There's Bedfordshire's finest Luton Town who will play green, environmentally friendly Forest Green Rovers, both of whom may have to content themselves to the bread and butter of the Football League pyramid. The lovely county of Essex will be preparing itself for the visit of Milton Keynes Dons who for their part, will probably have to negotiate several roundabouts. Colchester, home of those famous military barracks, will be hoping to down the Dons and what could be better than that.
Meanwhile, Tranmere Rovers, not a million miles away from the allegedly superior Merseyside neighbours of both Liverpool and Everton, will meet Stockport County which is more or less a local case of bragging rights in that part of the Wirral. Wigan, who memorably won the FA Cup in 2013 against the all conquering and mighty Manchester City, will be up against Hemel Hempstead Town and that maybe the end for the gallant folk of Hemel Hempstead.
And then the Welsh wizards of Newport County will face those fine and able representatives from the Garden of England in Kent where Gillingham will be hoping to adorn their day with the most fragrant bouquet of roses. Cheltenham, in deepest gymkhana and horse loving Gloucestershire, take on the ruthless but stylish Yorkshiremen of Bradford City while those other illustrious Yorkshire folk Barnsley engage in another local derby against York City.
So let's wrap up this gentle synopsis of FA Cup goodies. There's the War of the Roses showdown between Bolton Wanderers against Huddersfield which has the ring and resonance of a 1920s Cup tie. Farnham, of Surrey stockbroker belt territory, will meet eyeball to eyeball either Sutton United or Telford United. Back on the Essex Riviera, there sounds like a cracking, exhilarating local derby between Chelmsford City and Braintree Town.

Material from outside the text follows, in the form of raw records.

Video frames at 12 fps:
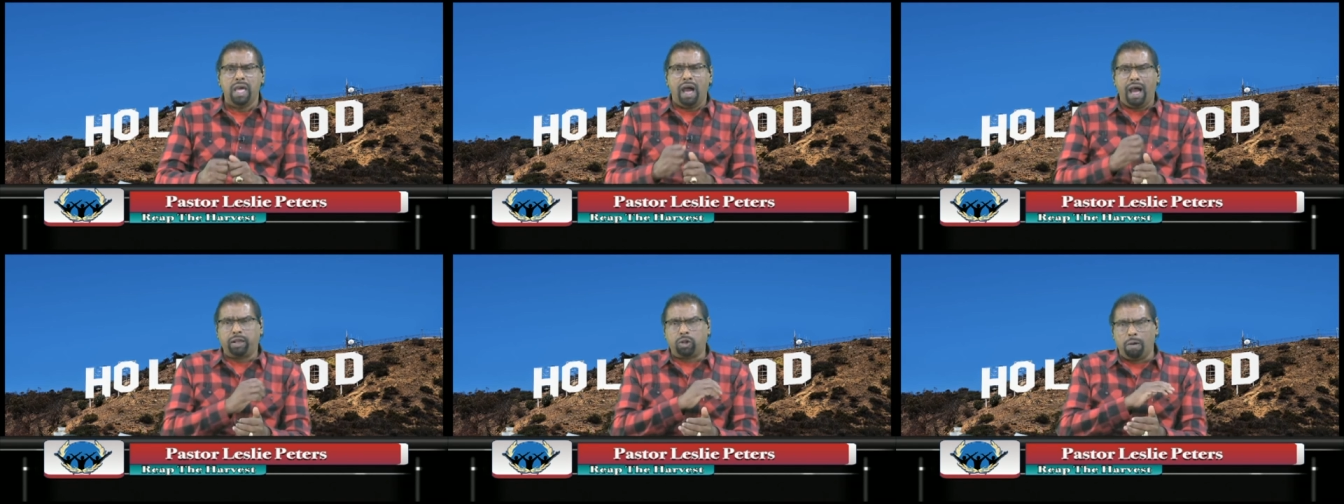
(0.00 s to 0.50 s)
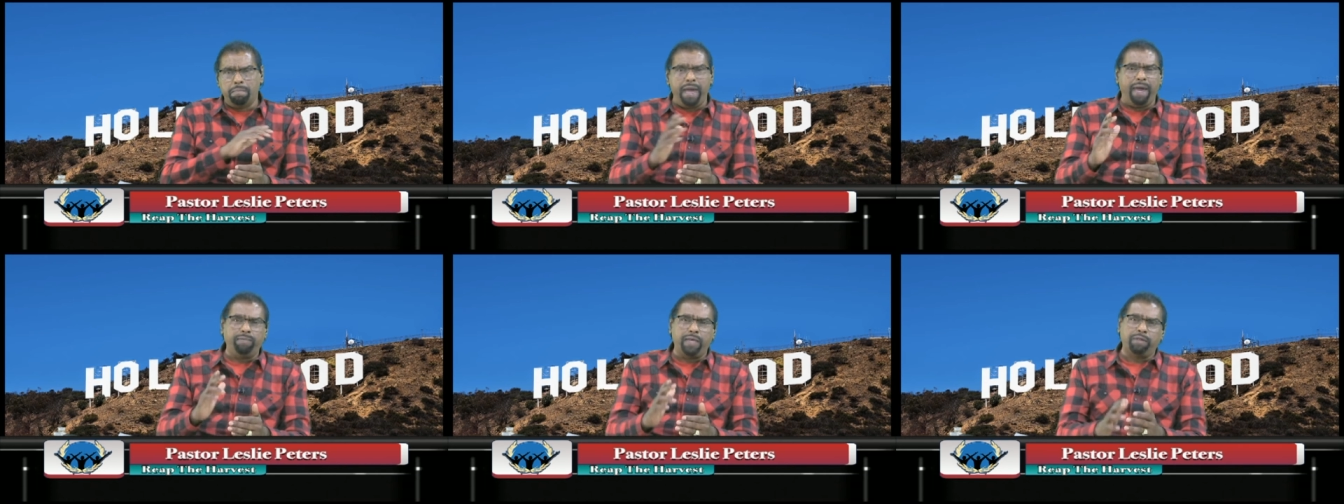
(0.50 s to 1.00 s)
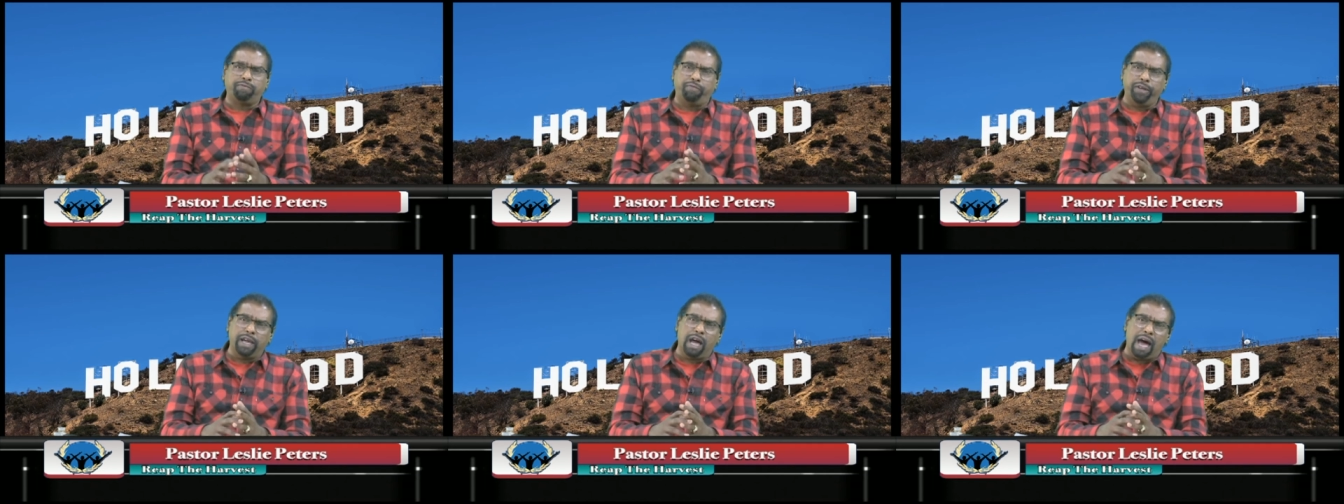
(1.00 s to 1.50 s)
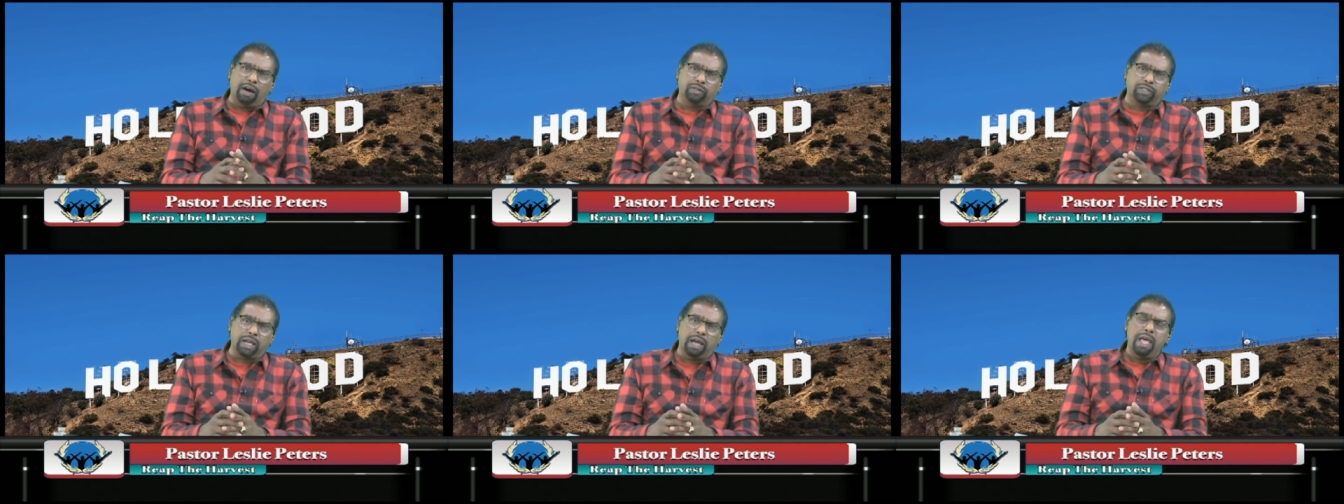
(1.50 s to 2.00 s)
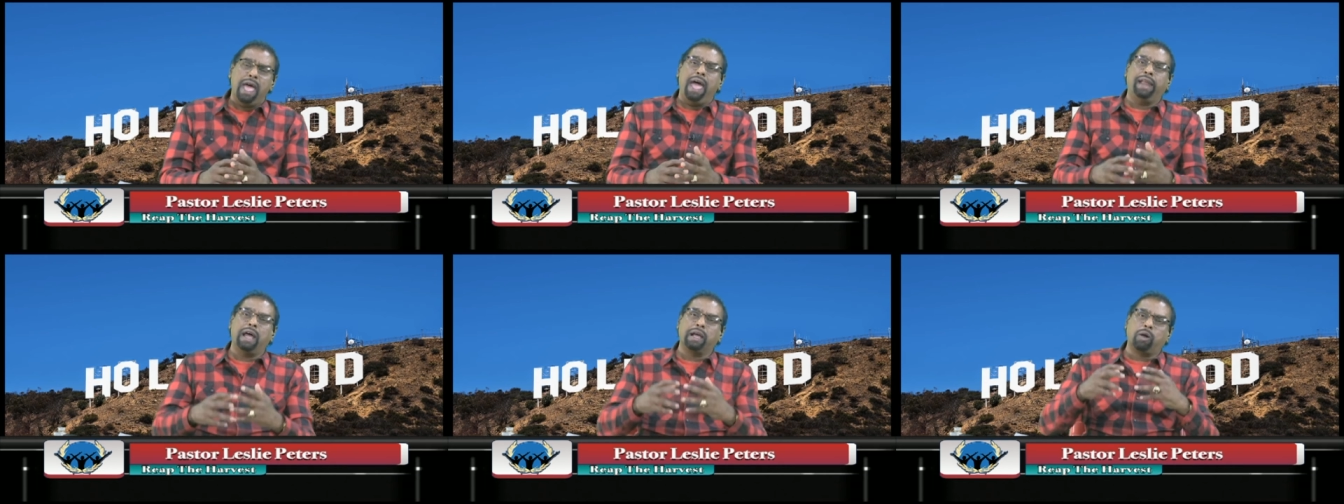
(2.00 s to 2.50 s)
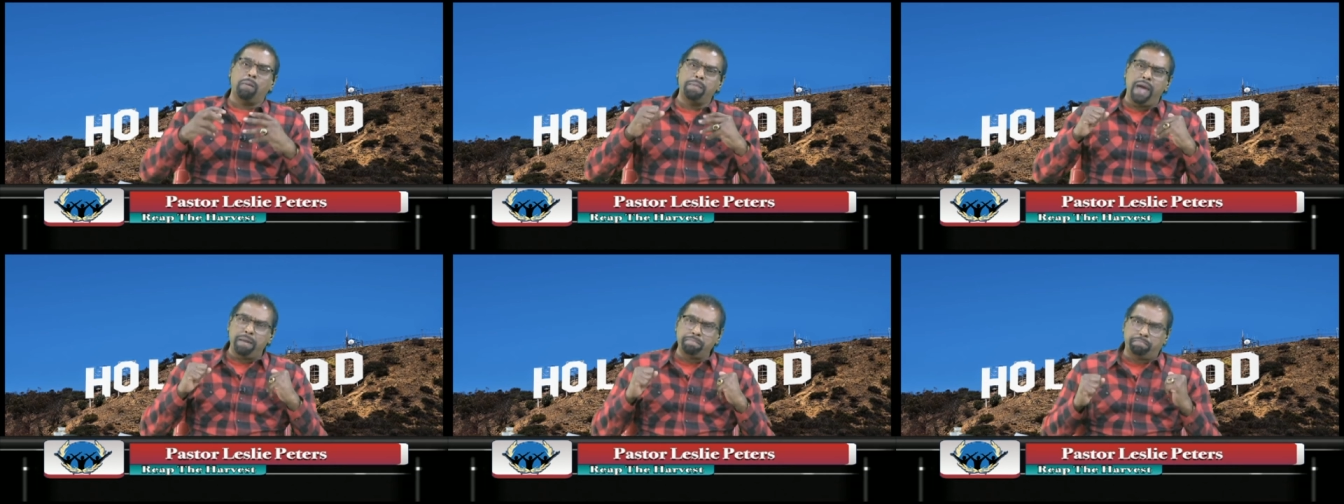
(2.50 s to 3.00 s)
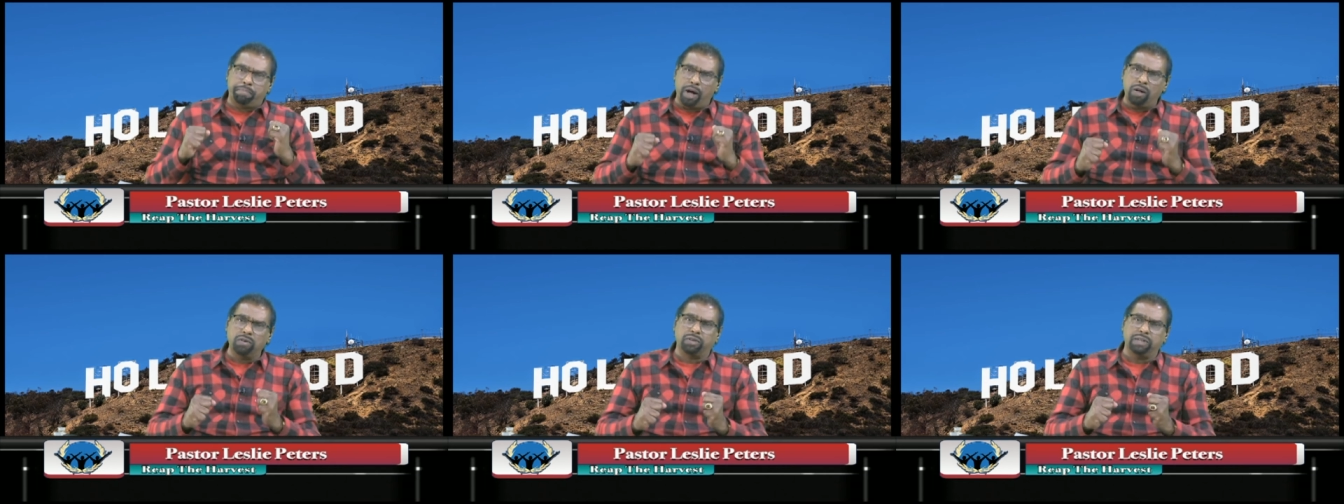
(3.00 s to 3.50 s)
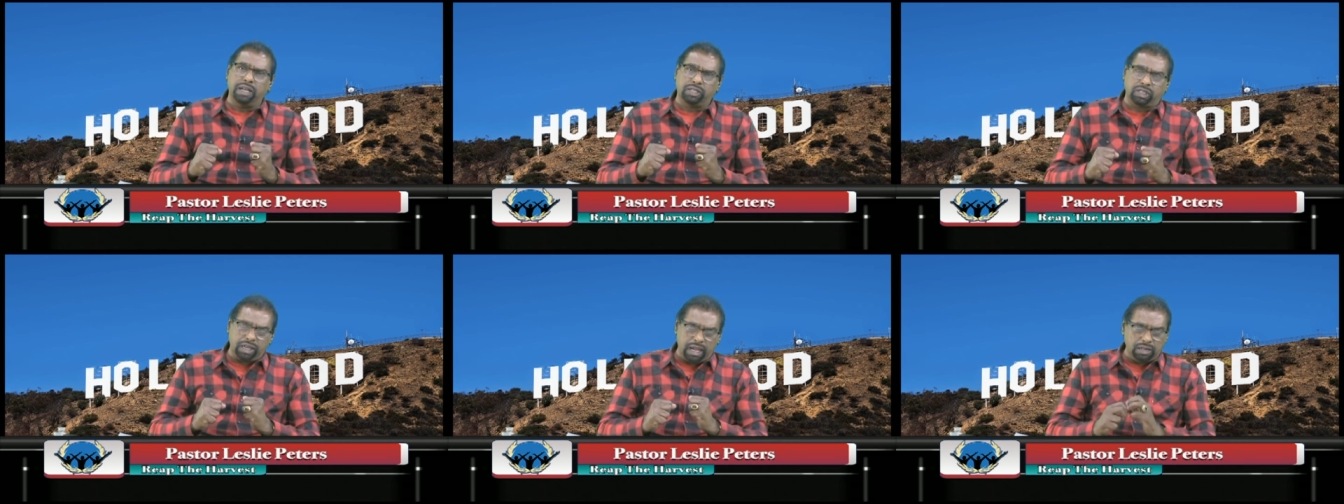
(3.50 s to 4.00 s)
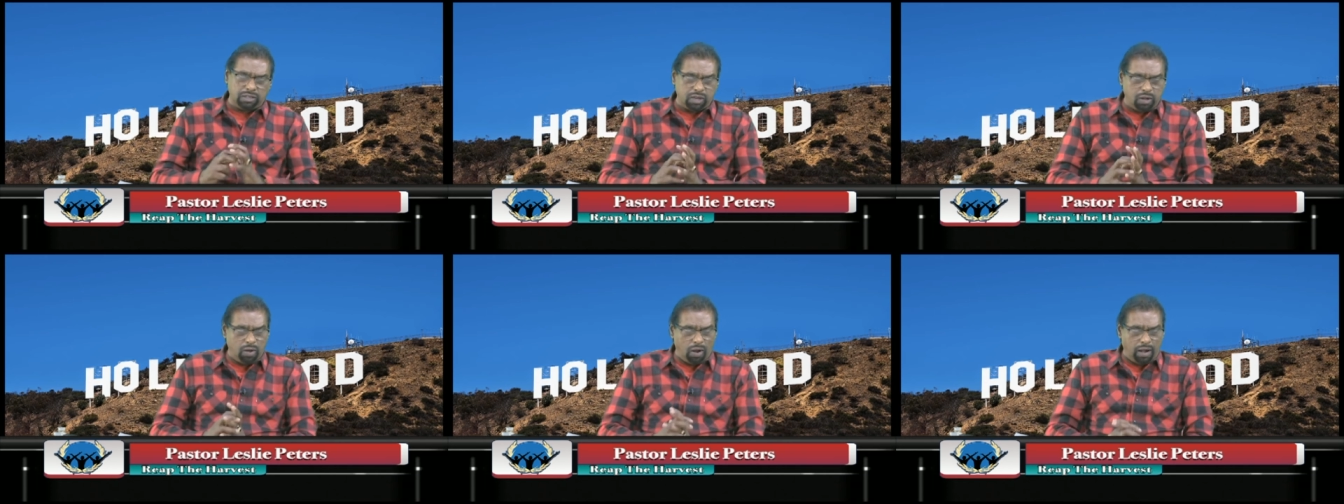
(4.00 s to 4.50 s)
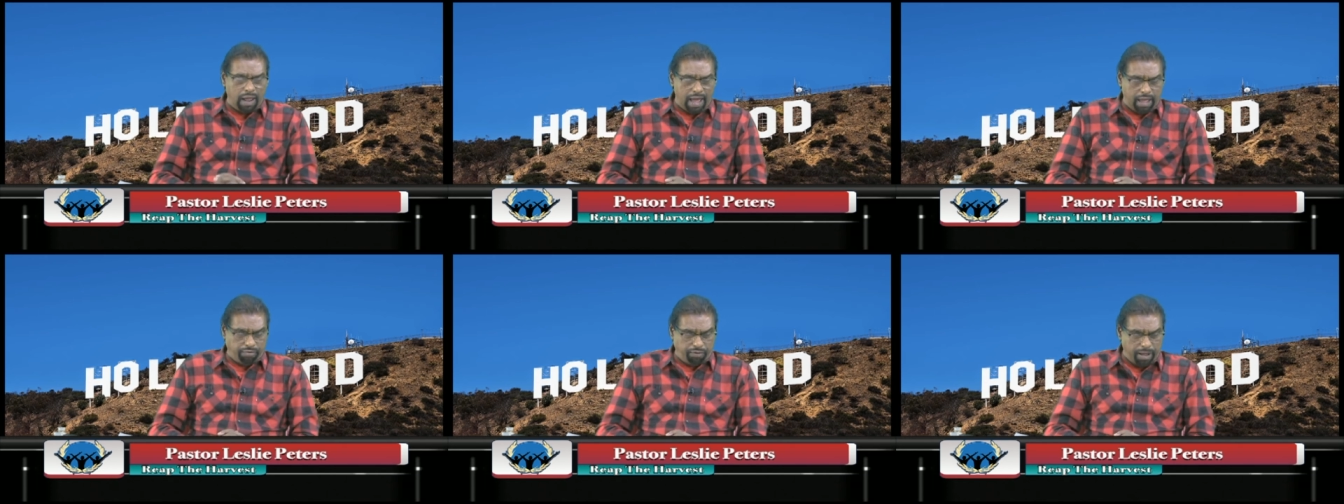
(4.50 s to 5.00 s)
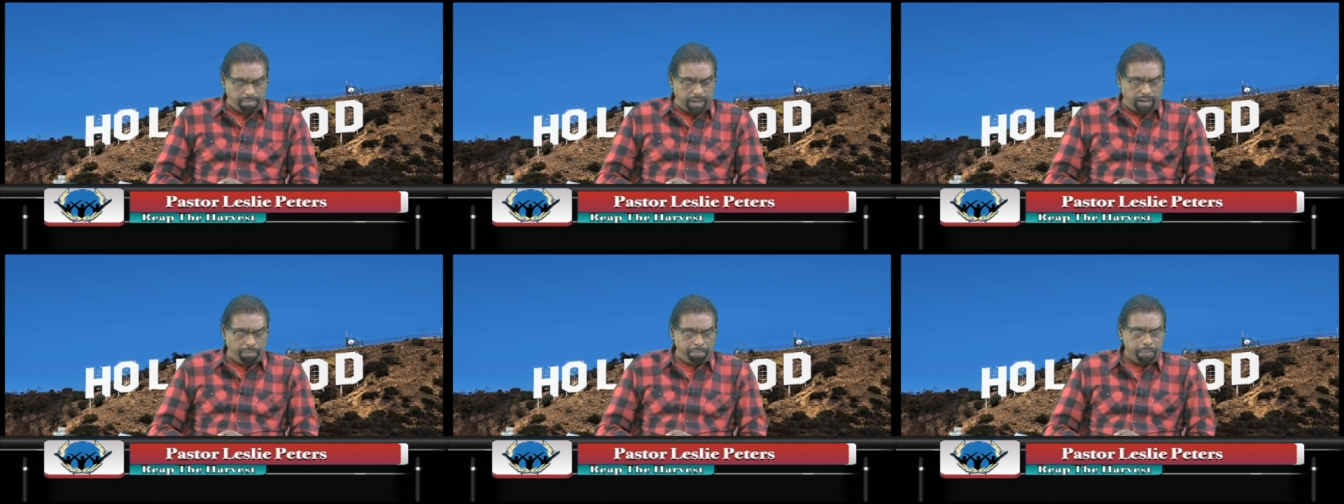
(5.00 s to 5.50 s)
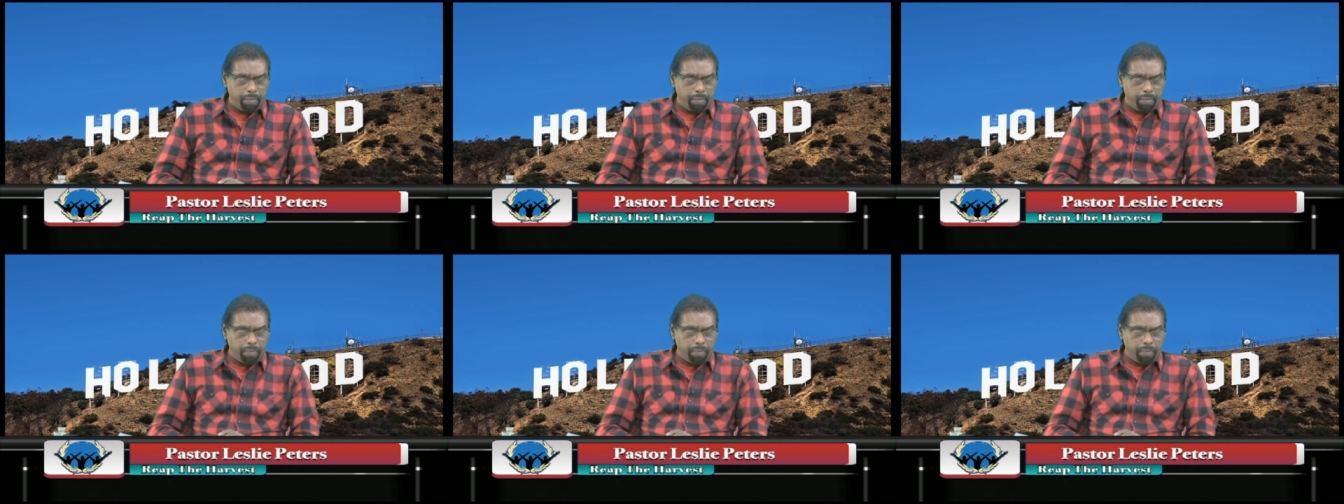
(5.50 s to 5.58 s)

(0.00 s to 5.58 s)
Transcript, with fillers: I command that fear out and I command boldness into your life. Amen.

Wherever you may be over the weekend it would be advisable to carry around you a box of handkerchiefs, some nutritious beef and onion pies and a flask of tea or coffee because the FA Cup is bound to get emotional. Tomorrow marks the first day of November and some of us get very sentimental when those happy strugglers of the non League try to upstage their so called betters of the Football League pyramid. The FA Cup, by its very presence, is still good for the soul, unforgettable and a constant source of reassurance to those who may think football lost its soul ages ago. It's time to strap yourself in tightly for the great roller coaster that is the FA Cup. Of course it matters.